[Python-ideas] Prevent importing yourself?

Steven D'Aprano steve at pearwood.info
Wed Feb 3 19:30:43 EST 2016


On Sat, Jan 30, 2016 at 07:58:49PM -0500, Ned Batchelder wrote:
> On 1/30/16 5:47 PM, Steven D'Aprano wrote:
> >On Sat, Jan 30, 2016 at 06:19:35AM -0500, Ned Batchelder wrote:
> >
> >>While we're at it though, re-importing __main__ is a separate kind of
> >>behavior that is often a problem, since it means you'll have the same
> >>classes defined twice.
>
> >As far as I can tell, importing __main__ is fine. It's only when you
> >import __main__ AND the main module under its real name at the same time
> >that you can run into problems -- and even then, not always. The sort of
> >errors I've seen involve something like this:
> >
> >import myscript
> >import __main__  # this is actually myscript
> >a = myscript.TheClass()
> ># later
> >assert isinstance(a, __main__.TheClass)
> >
> >which fails, because myscript and __main__ don't share state, despite
> >actually coming from the same source file.
> >
> >So I think it's pretty rare for something like this to actually happen.
> >I've never seen it happen by accident, I've only seen it done
> >deliberately as a counter-example to to the "modules are singletons"
> >rule.
> 
> Something like this does happen in the real world.  A class is defined 
> in the main module, and then the module is later imported with its real 
> name.  Now you have __main__.Class and module.Class both defined.  You 
> don't need to actually "import __main__" for it to happen. 
> __main__.Class is used implicitly from the main module simply as Class.

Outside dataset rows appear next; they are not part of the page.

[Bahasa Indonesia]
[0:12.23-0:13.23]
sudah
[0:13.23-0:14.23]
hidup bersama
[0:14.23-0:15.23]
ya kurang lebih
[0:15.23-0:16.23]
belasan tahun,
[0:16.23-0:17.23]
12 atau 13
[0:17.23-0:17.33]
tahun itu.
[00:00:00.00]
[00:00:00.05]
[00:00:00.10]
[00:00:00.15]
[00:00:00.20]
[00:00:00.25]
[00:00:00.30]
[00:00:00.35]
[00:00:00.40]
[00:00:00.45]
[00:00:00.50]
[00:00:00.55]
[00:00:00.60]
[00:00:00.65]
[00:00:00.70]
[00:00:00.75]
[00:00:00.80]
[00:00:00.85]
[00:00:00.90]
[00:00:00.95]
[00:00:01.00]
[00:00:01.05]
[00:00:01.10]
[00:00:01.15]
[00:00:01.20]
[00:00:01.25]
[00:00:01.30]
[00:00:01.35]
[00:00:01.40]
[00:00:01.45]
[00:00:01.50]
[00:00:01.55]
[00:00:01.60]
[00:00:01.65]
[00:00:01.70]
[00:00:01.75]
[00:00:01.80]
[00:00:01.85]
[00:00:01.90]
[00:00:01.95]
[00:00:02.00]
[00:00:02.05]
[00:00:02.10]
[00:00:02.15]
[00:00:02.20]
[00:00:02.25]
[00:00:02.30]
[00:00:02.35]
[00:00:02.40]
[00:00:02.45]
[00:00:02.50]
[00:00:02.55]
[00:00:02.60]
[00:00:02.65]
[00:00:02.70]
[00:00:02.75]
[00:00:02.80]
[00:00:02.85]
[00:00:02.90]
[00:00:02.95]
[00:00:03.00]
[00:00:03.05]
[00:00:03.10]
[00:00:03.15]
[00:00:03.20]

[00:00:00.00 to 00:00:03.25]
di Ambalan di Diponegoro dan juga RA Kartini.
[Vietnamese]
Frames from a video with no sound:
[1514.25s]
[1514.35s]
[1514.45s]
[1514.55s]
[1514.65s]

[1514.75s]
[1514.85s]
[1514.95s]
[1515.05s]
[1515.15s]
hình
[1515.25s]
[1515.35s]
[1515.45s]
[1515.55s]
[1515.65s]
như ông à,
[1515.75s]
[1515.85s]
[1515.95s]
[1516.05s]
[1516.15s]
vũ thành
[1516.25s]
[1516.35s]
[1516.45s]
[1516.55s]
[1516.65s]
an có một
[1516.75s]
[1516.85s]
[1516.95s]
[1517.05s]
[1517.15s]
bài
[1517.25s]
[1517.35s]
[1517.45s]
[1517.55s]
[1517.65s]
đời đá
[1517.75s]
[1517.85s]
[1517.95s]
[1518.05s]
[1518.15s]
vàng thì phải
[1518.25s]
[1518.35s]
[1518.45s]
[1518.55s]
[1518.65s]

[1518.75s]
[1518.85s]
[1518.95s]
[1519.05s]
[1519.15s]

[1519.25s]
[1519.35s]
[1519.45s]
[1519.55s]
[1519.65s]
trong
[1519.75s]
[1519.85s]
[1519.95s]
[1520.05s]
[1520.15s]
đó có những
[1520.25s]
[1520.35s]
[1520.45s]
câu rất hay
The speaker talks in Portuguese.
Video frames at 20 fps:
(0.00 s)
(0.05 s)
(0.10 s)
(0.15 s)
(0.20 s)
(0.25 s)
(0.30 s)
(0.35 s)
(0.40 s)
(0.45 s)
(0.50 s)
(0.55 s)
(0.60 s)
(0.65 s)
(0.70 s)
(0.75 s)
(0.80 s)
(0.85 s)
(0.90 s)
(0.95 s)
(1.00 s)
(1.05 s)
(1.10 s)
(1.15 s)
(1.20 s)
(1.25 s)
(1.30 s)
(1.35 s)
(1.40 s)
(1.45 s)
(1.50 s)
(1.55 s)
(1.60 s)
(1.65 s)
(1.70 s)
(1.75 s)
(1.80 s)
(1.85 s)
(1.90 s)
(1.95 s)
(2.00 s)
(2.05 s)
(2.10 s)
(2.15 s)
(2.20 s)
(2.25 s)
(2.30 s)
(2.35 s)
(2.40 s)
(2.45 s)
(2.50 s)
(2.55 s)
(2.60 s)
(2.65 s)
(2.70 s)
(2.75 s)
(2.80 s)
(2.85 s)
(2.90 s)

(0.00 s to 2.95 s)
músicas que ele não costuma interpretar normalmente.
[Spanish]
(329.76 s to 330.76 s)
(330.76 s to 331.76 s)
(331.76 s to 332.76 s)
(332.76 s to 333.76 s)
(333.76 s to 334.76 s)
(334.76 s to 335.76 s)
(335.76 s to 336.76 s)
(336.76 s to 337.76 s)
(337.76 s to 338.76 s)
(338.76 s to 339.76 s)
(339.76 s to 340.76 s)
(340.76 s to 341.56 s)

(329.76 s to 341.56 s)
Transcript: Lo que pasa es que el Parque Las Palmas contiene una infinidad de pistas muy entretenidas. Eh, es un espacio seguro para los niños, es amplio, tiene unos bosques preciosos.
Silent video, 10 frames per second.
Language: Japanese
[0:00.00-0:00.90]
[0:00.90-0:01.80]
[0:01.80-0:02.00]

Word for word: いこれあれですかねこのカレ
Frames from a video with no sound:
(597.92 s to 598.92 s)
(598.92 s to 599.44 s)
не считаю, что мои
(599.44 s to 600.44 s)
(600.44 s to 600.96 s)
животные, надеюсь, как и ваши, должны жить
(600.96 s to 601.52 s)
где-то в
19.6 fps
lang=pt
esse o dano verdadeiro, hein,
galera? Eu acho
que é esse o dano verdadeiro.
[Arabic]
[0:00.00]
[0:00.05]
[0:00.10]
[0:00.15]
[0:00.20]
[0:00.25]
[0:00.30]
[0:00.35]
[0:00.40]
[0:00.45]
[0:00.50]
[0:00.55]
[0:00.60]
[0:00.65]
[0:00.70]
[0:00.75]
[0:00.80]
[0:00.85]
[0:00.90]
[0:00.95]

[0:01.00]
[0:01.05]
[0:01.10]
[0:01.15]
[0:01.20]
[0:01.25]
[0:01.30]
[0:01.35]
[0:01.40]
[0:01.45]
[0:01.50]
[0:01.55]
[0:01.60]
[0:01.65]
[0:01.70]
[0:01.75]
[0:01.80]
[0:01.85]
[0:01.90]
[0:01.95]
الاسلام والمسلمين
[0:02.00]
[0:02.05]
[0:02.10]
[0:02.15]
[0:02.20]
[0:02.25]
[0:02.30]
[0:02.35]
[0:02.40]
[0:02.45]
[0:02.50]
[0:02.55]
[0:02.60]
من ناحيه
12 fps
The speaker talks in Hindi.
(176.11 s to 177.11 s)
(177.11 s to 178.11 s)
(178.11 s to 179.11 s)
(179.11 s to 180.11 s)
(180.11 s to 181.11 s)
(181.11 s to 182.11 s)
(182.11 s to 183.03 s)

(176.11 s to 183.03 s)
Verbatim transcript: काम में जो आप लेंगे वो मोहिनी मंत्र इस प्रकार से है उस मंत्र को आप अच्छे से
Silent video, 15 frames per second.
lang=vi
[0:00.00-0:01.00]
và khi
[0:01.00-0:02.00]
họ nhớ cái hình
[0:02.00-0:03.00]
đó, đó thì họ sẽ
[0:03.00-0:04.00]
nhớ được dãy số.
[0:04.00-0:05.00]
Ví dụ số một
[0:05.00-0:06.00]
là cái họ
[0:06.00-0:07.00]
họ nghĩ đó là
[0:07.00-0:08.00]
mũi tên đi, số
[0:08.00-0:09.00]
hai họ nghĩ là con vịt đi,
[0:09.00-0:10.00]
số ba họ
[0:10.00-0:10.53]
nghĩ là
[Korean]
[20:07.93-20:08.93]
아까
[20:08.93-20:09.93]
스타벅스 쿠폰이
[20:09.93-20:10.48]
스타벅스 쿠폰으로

Ah, yes of course you are correct, you don't need an explicit "import 
__main__", but you do need an explicit "import module" somewhere.

I think that in order to have a problem, you need something like this 
set of circumstances:


(1) You need a module which is intended to be used as BOTH an executable 
script and an importable library.

(2) Your module ends up directly or indirectly importing itself when 
running as __main__.

(3) Your code relies on the "module is a singleton" invariant that you 
have just violated. (If you ever do something like `if type(obj) is 
MyClass`, you're relying on that invariant.)

(If your module is never __main__, you have no problem. If your module 
is always __main__ and never imported under the real file name, you have 
no problem. But if it is both, you may have a problem.)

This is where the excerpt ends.